BEGIN Provided material

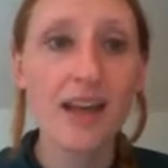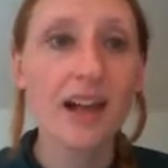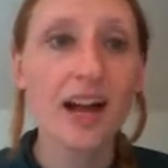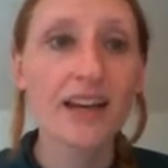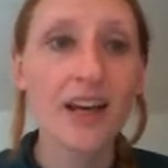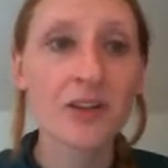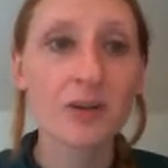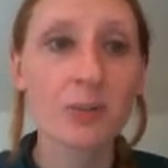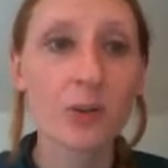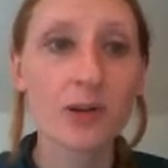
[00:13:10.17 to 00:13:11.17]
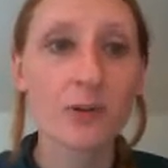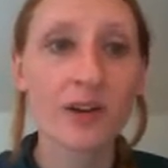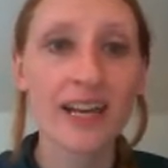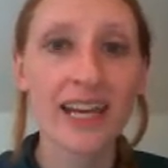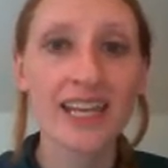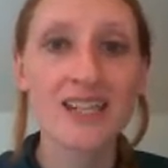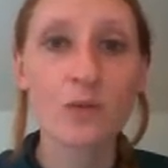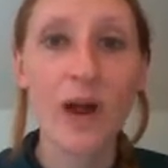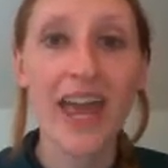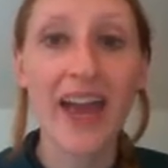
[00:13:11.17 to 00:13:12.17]
Another important one is,
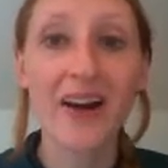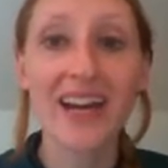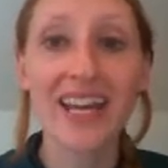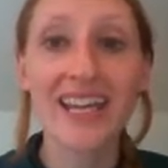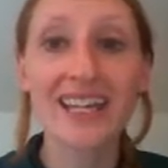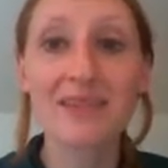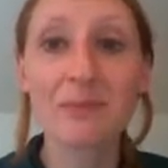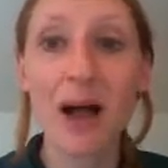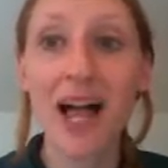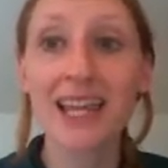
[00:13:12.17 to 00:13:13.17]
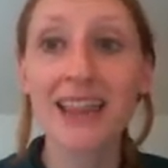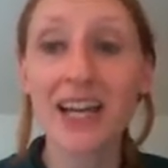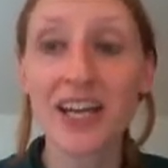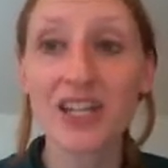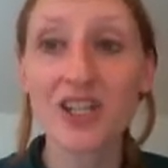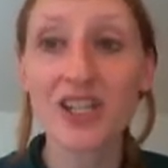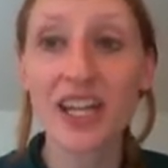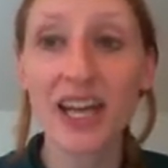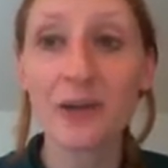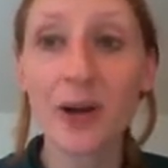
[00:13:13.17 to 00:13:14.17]
where is my luggage?
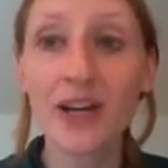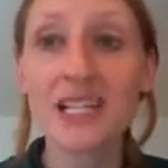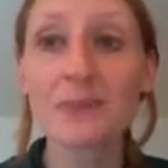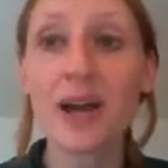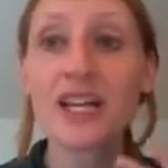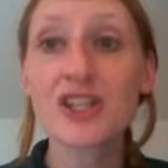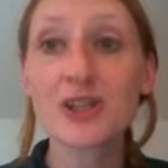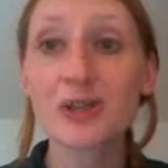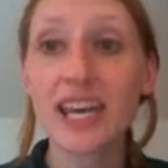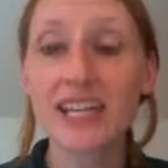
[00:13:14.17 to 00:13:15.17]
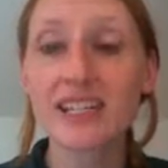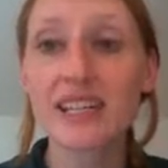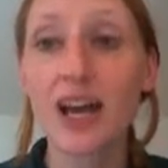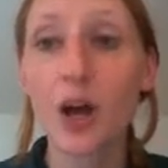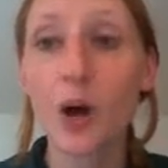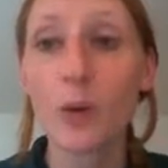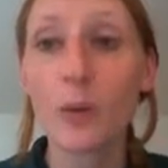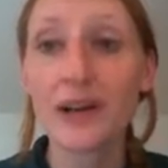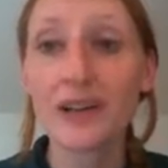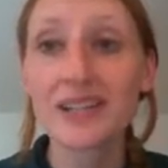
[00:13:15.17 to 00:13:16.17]
Where is my suitcase?
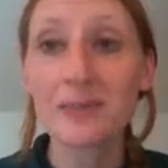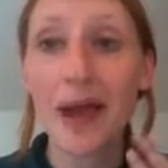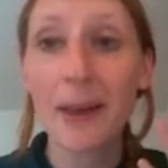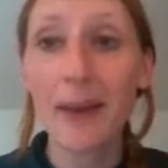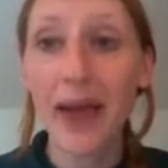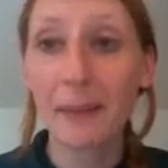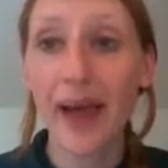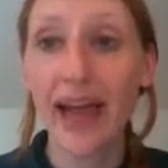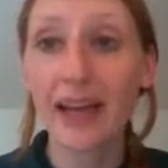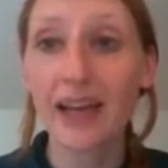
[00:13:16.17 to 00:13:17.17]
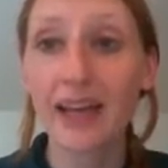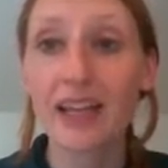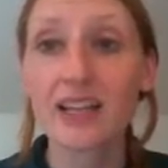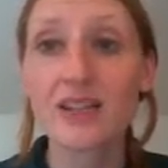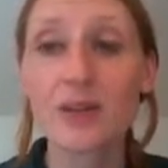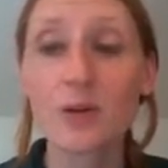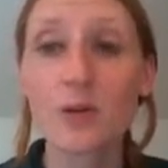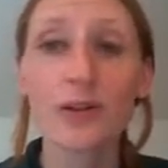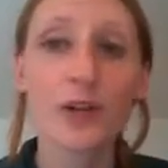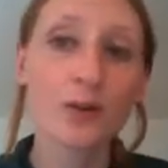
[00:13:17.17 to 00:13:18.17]
Where is my backpack? So
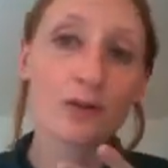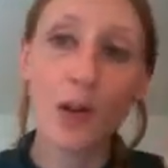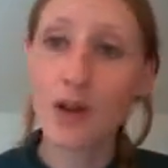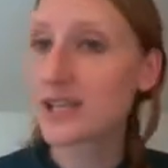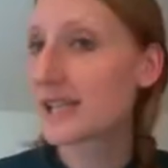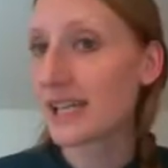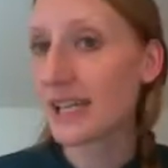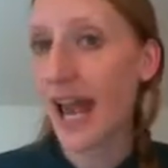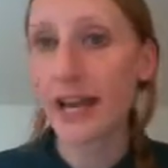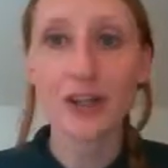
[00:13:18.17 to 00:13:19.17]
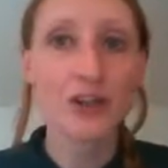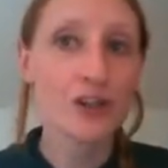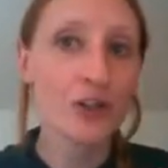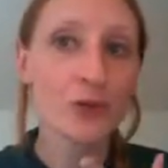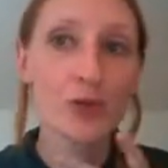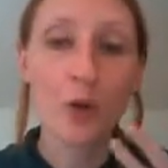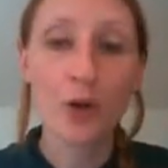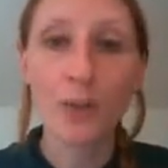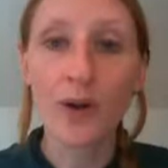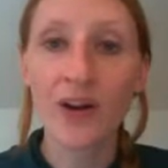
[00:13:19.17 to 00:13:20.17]
if you've lost it and you don't
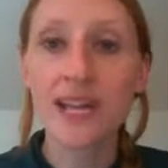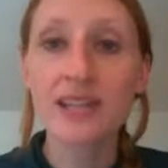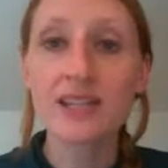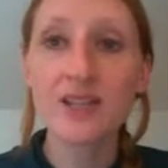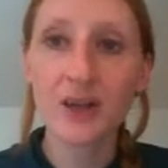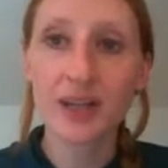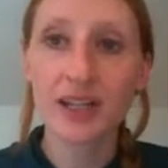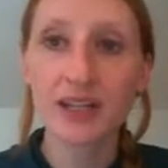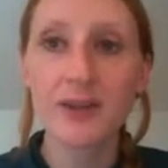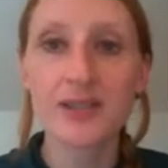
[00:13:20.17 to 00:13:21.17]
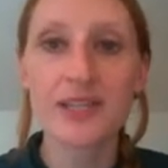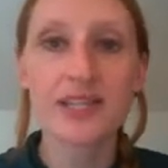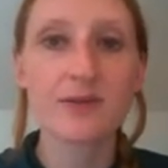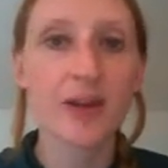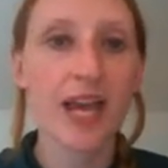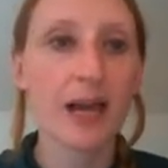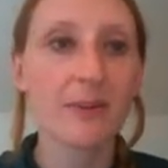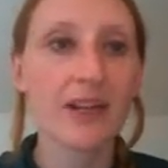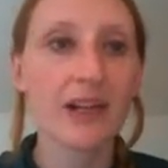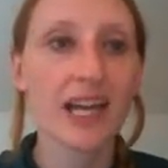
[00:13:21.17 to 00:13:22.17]
know where it is, you can use this
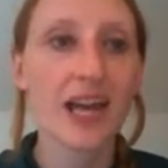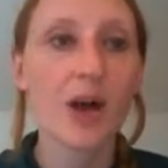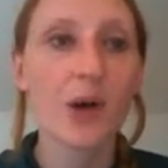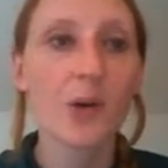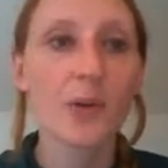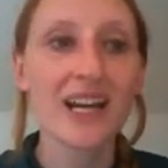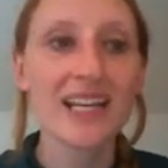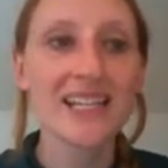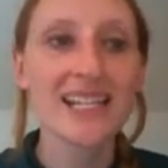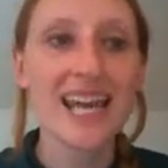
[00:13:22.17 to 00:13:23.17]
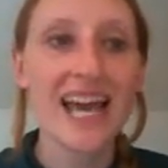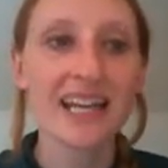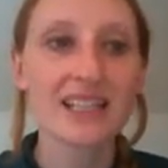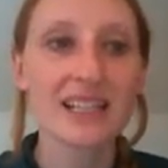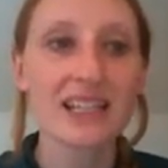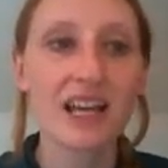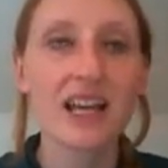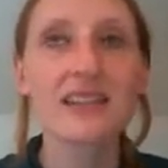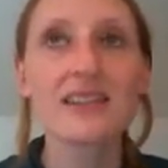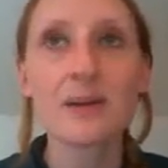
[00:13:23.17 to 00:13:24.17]
vocabulary. Where is the exit?
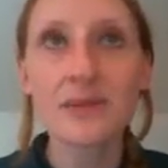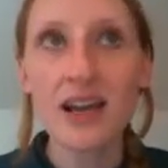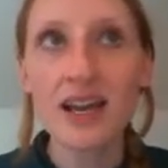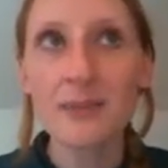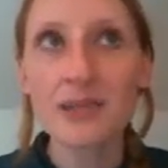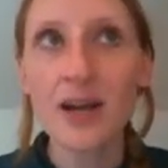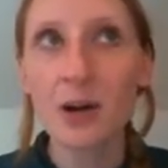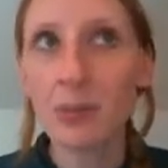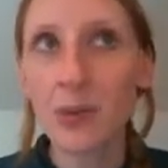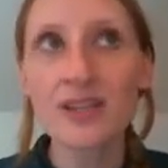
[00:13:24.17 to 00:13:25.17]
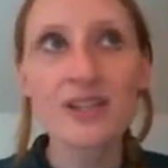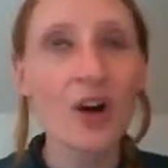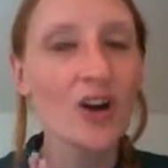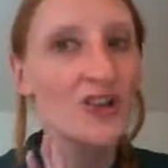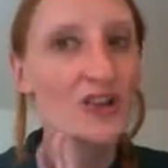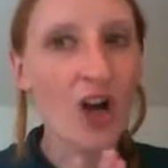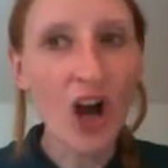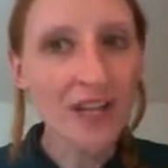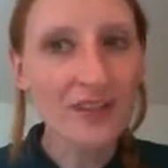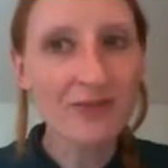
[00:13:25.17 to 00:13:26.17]
Sometimes airports are
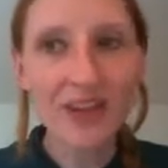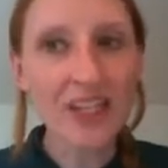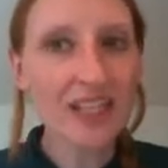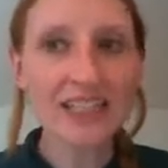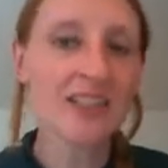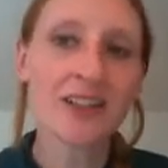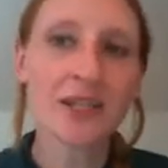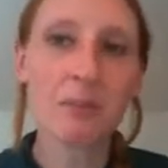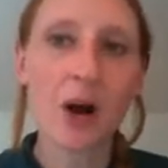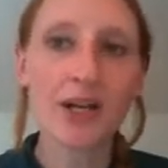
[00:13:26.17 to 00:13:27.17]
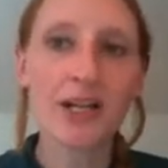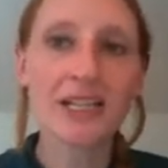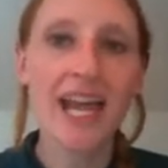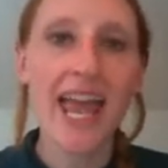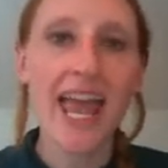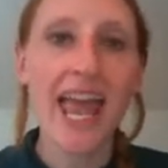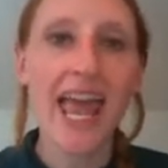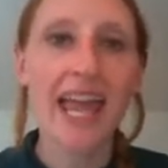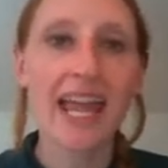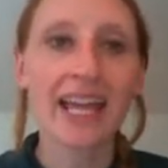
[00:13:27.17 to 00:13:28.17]
not very clearly marked,
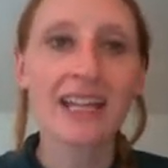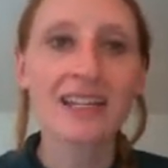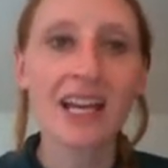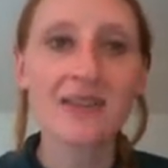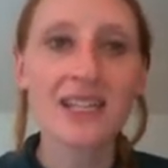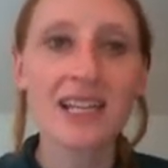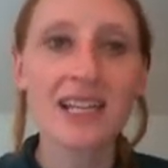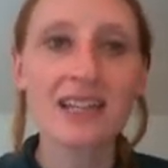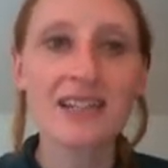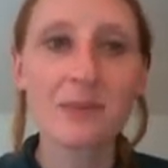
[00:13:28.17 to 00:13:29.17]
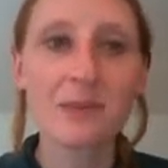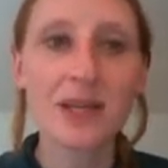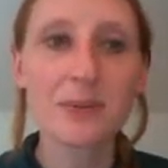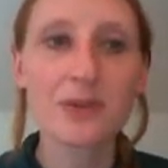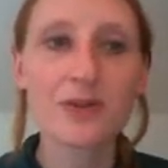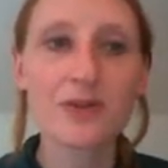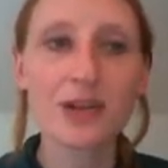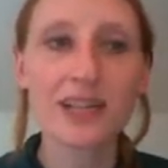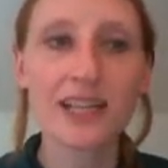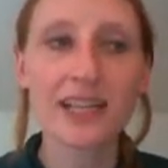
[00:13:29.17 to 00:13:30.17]
and I've seen some people
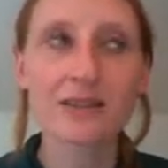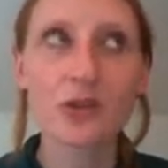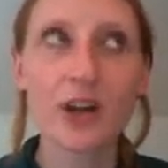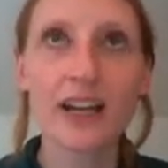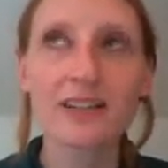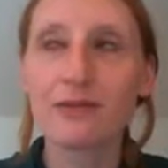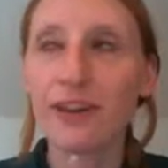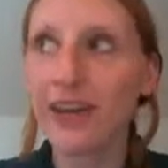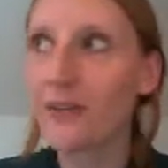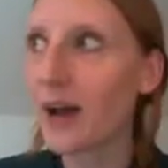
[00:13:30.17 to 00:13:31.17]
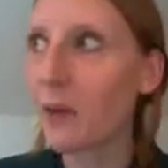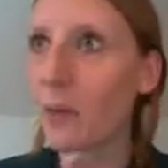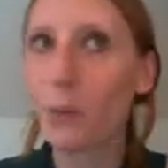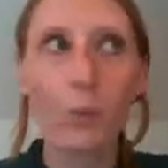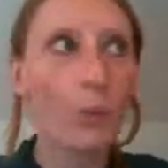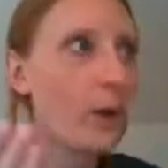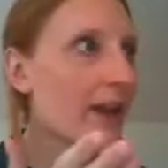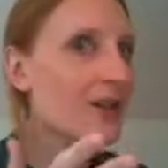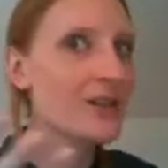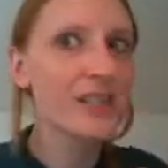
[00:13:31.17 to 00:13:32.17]
struggling trying to figure out
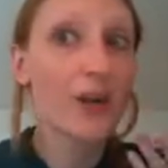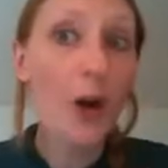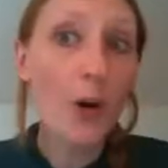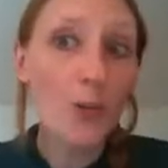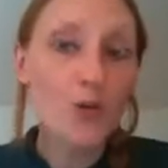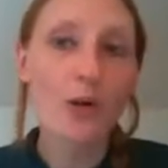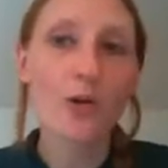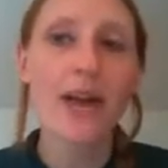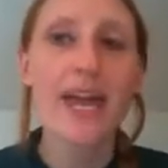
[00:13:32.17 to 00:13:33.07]
where to go. So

END Provided material

- Task item
An exact repetition of all the records above is required, excluding the pictures.

- Solution below
[00:13:10.17 to 00:13:11.17]
[00:13:11.17 to 00:13:12.17]
Another important one is,
[00:13:12.17 to 00:13:13.17]
[00:13:13.17 to 00:13:14.17]
where is my luggage?
[00:13:14.17 to 00:13:15.17]
[00:13:15.17 to 00:13:16.17]
Where is my suitcase?
[00:13:16.17 to 00:13:17.17]
[00:13:17.17 to 00:13:18.17]
Where is my backpack? So
[00:13:18.17 to 00:13:19.17]
[00:13:19.17 to 00:13:20.17]
if you've lost it and you don't
[00:13:20.17 to 00:13:21.17]
[00:13:21.17 to 00:13:22.17]
know where it is, you can use this
[00:13:22.17 to 00:13:23.17]
[00:13:23.17 to 00:13:24.17]
vocabulary. Where is the exit?
[00:13:24.17 to 00:13:25.17]
[00:13:25.17 to 00:13:26.17]
Sometimes airports are
[00:13:26.17 to 00:13:27.17]
[00:13:27.17 to 00:13:28.17]
not very clearly marked,
[00:13:28.17 to 00:13:29.17]
[00:13:29.17 to 00:13:30.17]
and I've seen some people
[00:13:30.17 to 00:13:31.17]
[00:13:31.17 to 00:13:32.17]
struggling trying to figure out
[00:13:32.17 to 00:13:33.07]
where to go. So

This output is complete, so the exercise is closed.